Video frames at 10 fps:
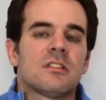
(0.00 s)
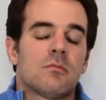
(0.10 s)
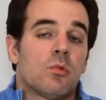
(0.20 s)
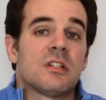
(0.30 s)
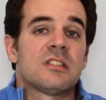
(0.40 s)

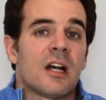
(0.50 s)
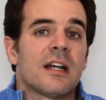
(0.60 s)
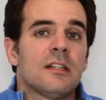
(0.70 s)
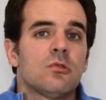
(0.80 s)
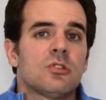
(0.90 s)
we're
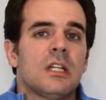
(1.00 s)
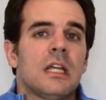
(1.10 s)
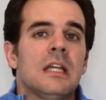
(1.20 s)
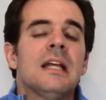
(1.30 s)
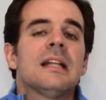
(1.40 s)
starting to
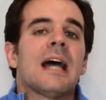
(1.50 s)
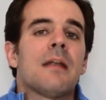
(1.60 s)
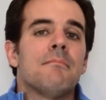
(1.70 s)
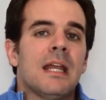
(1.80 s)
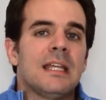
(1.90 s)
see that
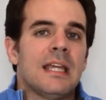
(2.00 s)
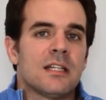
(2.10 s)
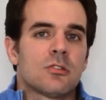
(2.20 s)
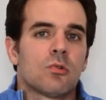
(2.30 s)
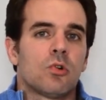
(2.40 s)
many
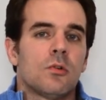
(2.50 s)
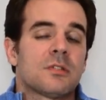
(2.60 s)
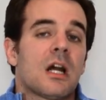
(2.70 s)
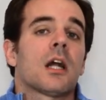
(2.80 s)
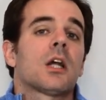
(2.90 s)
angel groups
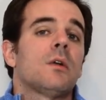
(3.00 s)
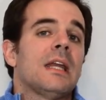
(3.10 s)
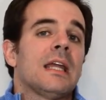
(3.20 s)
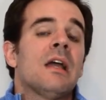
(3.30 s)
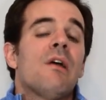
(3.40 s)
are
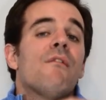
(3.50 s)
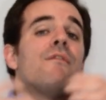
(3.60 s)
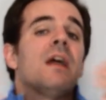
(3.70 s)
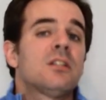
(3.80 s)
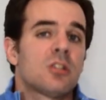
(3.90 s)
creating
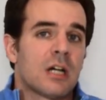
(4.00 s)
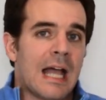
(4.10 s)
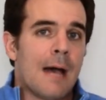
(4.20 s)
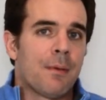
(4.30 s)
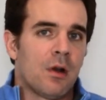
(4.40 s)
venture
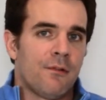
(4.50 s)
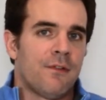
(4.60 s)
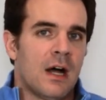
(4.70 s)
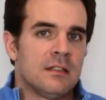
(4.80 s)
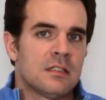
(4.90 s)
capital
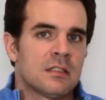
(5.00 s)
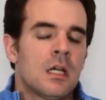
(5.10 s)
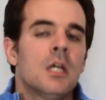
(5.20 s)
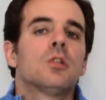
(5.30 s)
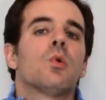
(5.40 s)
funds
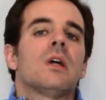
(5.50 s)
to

* * *

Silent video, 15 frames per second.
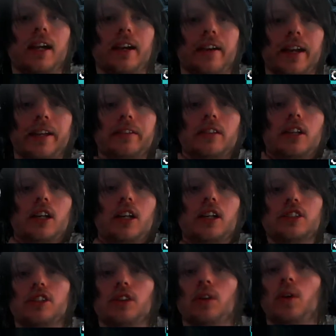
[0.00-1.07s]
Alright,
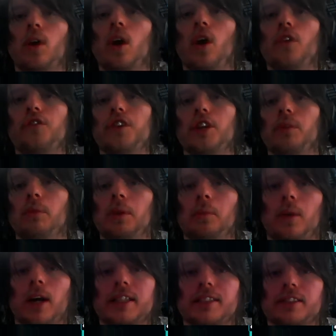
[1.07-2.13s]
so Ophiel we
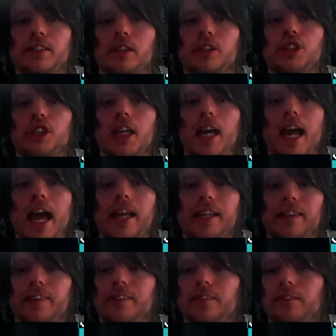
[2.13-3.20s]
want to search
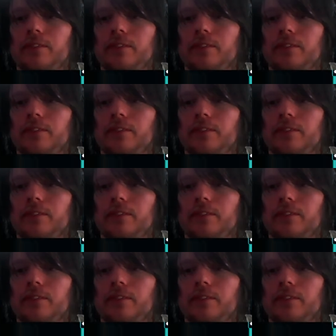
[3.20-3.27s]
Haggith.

* * *

YOUR GOAL:
Report every line of the entries that carries the word "frames".

SOLUTION TO THIS PROBLEM:
Video frames at 10 fps:
Silent video, 15 frames per second.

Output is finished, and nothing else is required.